> **Task item**
Look through the listing below and count the lines holding "frames". Reply with the number alone.
BEGIN Records for the task
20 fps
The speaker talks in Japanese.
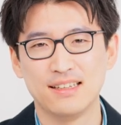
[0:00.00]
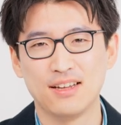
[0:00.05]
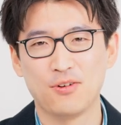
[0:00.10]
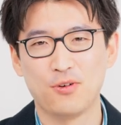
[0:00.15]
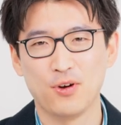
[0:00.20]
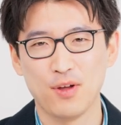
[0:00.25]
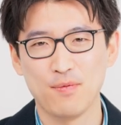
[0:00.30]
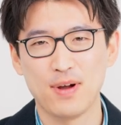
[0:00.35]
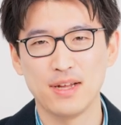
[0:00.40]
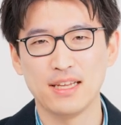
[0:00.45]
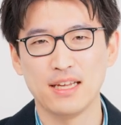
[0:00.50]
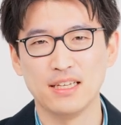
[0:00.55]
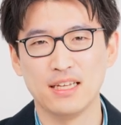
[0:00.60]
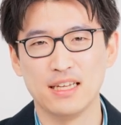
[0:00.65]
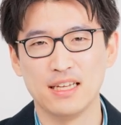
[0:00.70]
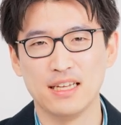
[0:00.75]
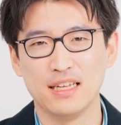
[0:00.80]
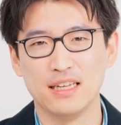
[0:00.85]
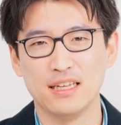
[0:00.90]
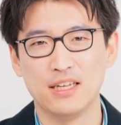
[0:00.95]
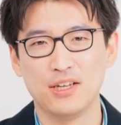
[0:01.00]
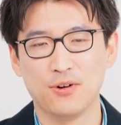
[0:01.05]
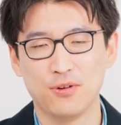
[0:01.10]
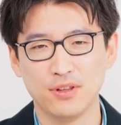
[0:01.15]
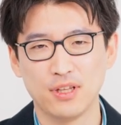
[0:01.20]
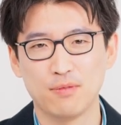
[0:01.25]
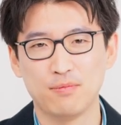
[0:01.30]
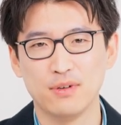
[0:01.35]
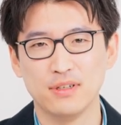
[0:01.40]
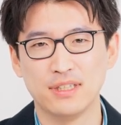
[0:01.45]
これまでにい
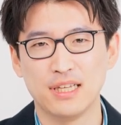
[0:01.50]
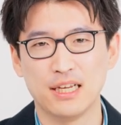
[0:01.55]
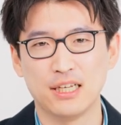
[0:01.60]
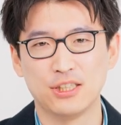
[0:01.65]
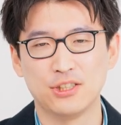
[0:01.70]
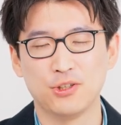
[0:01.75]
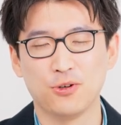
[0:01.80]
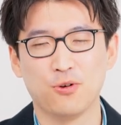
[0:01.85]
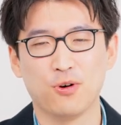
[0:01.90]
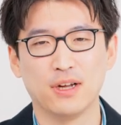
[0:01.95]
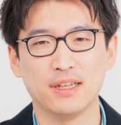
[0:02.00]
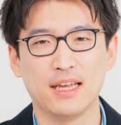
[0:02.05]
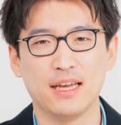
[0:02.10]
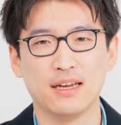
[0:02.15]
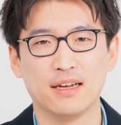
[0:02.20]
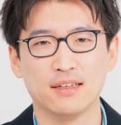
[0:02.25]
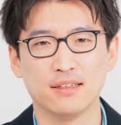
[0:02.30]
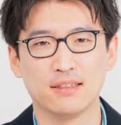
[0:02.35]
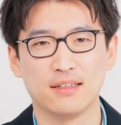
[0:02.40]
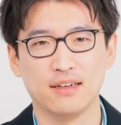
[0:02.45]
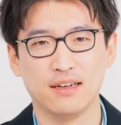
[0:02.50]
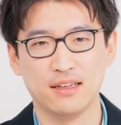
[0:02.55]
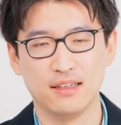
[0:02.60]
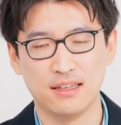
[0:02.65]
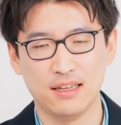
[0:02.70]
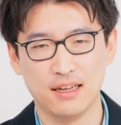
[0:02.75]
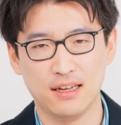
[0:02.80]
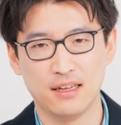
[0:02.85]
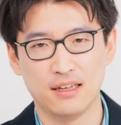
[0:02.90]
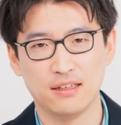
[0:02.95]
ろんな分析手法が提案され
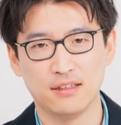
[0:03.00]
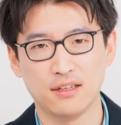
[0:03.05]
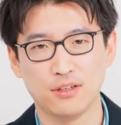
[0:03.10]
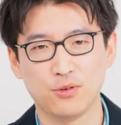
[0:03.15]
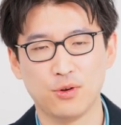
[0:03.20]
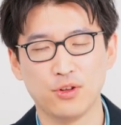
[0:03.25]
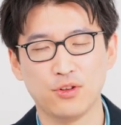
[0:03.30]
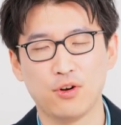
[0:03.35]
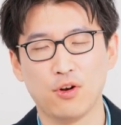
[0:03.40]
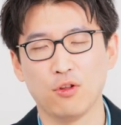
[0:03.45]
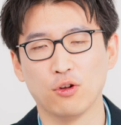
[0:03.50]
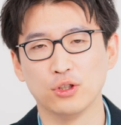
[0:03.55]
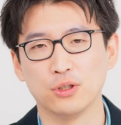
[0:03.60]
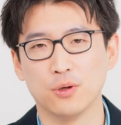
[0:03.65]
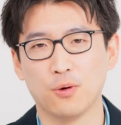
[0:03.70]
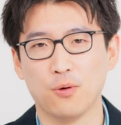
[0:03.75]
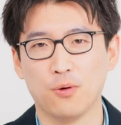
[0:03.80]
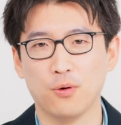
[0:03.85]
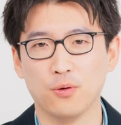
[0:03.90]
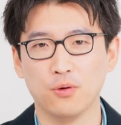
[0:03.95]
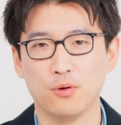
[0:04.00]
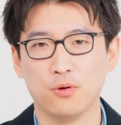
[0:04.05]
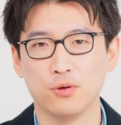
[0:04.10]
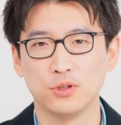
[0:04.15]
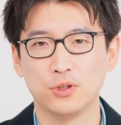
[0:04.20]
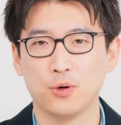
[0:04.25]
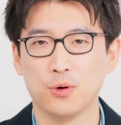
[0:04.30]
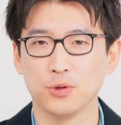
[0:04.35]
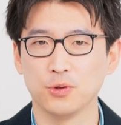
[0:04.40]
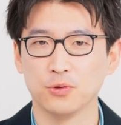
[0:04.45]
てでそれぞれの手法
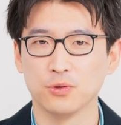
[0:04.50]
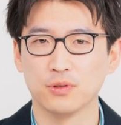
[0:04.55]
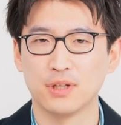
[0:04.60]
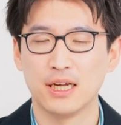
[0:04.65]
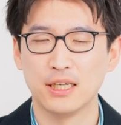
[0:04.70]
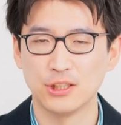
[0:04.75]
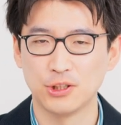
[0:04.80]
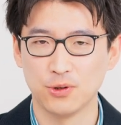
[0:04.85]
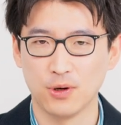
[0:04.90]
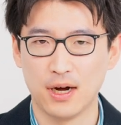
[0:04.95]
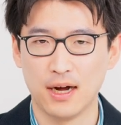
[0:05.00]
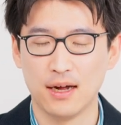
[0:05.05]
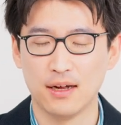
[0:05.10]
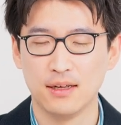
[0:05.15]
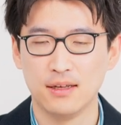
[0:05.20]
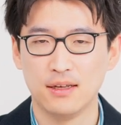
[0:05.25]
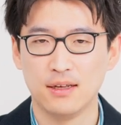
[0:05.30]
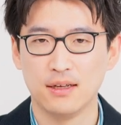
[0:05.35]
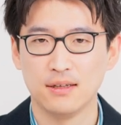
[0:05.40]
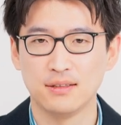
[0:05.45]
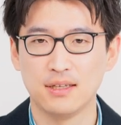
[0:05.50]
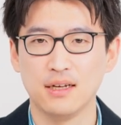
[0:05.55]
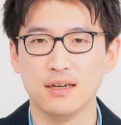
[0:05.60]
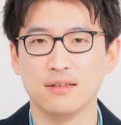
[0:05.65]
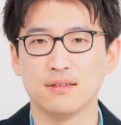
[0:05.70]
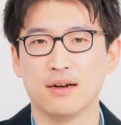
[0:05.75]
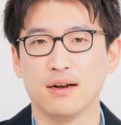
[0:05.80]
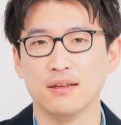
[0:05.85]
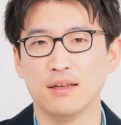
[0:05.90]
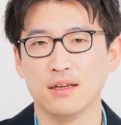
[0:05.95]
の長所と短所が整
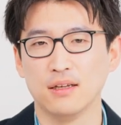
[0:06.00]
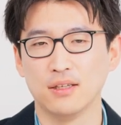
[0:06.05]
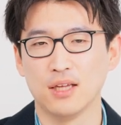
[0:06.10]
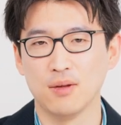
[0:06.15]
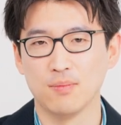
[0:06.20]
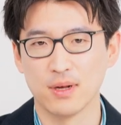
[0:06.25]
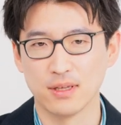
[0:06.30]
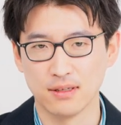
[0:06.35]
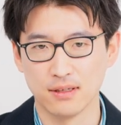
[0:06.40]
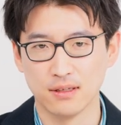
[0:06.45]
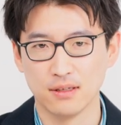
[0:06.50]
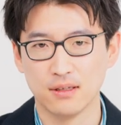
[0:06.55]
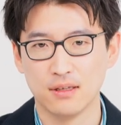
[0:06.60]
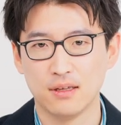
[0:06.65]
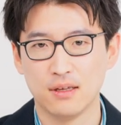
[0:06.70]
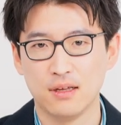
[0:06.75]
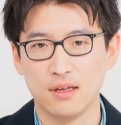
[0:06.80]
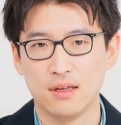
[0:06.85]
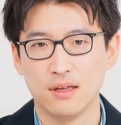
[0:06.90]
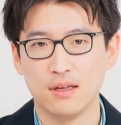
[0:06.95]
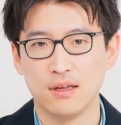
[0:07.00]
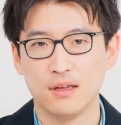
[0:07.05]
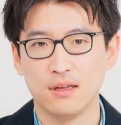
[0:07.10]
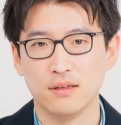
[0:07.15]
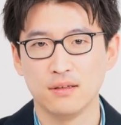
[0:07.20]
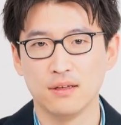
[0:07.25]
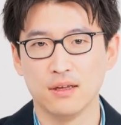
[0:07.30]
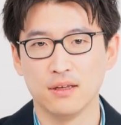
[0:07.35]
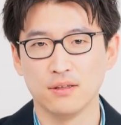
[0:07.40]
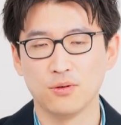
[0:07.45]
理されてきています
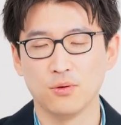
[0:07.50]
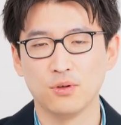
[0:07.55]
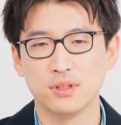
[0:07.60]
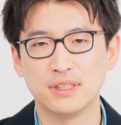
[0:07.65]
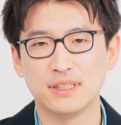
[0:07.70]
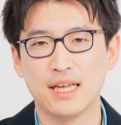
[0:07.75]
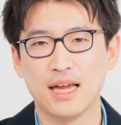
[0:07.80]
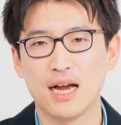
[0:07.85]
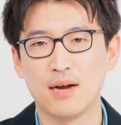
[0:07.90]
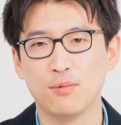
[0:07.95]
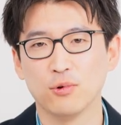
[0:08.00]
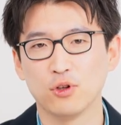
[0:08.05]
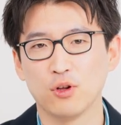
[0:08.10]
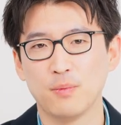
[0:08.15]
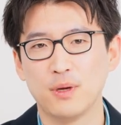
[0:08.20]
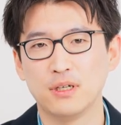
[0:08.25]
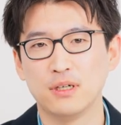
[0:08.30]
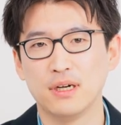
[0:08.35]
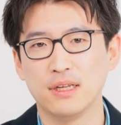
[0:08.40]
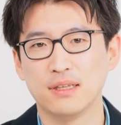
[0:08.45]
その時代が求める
END Records for the task
BEGIN Records for the task
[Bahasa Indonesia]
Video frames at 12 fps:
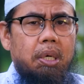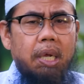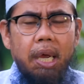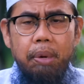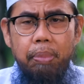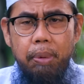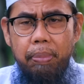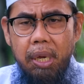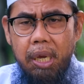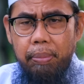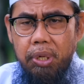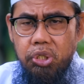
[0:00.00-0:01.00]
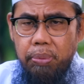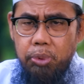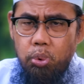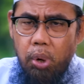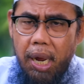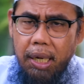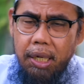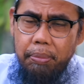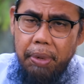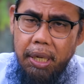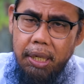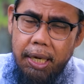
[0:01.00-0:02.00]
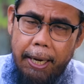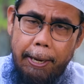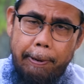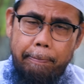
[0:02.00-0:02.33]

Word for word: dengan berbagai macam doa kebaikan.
END Records for the task
BEGIN Records for the task
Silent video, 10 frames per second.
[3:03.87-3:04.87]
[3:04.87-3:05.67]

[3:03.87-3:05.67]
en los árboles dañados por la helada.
END Records for the task
> **Task solution**
2